There is no such thing as a razor pitt. Pit*<<< one T is short for Pit Bull which is short for American Pit Bull terrier. Which is a breed of dog. Razors Edge is a bloodline that belongs to the American Bully a separate breed of dog.



jwalser18 said:


> I figured she's pure.. Now, Looking more closely I can't tell for sure. I've attached a pic, maybe someone can help?


She is a very cute little thing, but you can not tell the purity of a dogs blood by looks. that is something that is shown in the papers of the dog. Papers show how the dog was bred and show that it came from pure parents. No papers= a dog of unknown lineage and very very very unlikely that it is pure bred.

Now all that being said it's still a good dog and a good pet. There is nothing wrong with not knowing if your dog is purebred, but it is simply something you can't tell without papers.


----------



## jwalser18 (Jun 23, 2013)

Thanks for clearing so much of this up! I do love her, and she's an amazing little puppy, but it's just been something I wanted to know.


----------



## jwalser18 (Jun 23, 2013)

william williamson said:


> Mixed with love if you ask me. I wouldn't sweat it. Not knowing is better in the long run because you'll be prone to call her A mutt, and folks don't really persecute mutts.


thanks, she's a very loving dog.. very loval as well.


----------



## Just Tap Pits (Mar 4, 2013)

My biggest suggestion is to not refer to the dog as a "pitt", "pit", "pit mix", "pit bull", "bully", or anything related to a specific breed of dog unless u have paper work proving the breed.


----------



## jwalser18 (Jun 23, 2013)

Just Tap Pits said:


> My biggest suggestion is to not refer to the dog as a "pitt", "pit", "pit mix", "pit bull", "bully", or anything related to a specific breed of dog unless u have paper work proving the breed.

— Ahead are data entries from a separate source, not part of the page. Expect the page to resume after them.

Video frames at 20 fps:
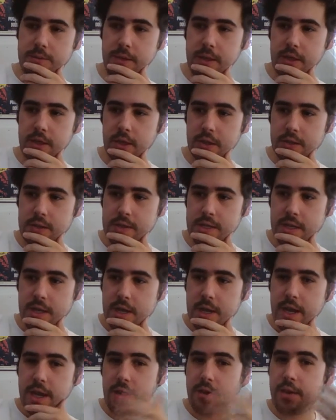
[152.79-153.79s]
Because
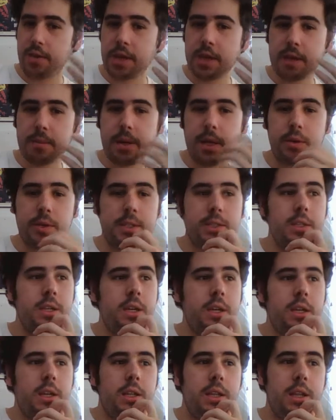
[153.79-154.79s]
if you think about it,
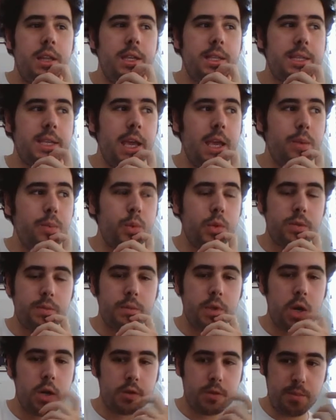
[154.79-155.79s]
this game would
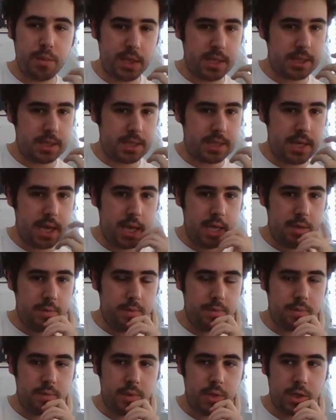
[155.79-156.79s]
not be the same.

and refer to her as what..? dog? Unknown?


----------



## Princesspaola21 (Oct 30, 2012)

jwalser18 said:


> and refer to her as what..? dog? Unknown?


Yep I would just call it a dog.

Sent from Petguide.com Free App


----------



## william williamson (Feb 26, 2006)

Dog, your special mutt, anything to dissuade negativity.


----------



## Just Tap Pits (Mar 4, 2013)

jwalser18 said:


> and refer to her as what..? dog? Unknown?


To refer to it as anything else would be a lie. You have no idea what it is so why call it something it most likely isnt?


----------



## RedNoseAPBT (Mar 3, 2012)

She's simply a Heinz 57. I wouldn't refer to her as a pit bull or pit bull mix either. If someone asks what breed she is, just tell them she's a mixed breed.


----------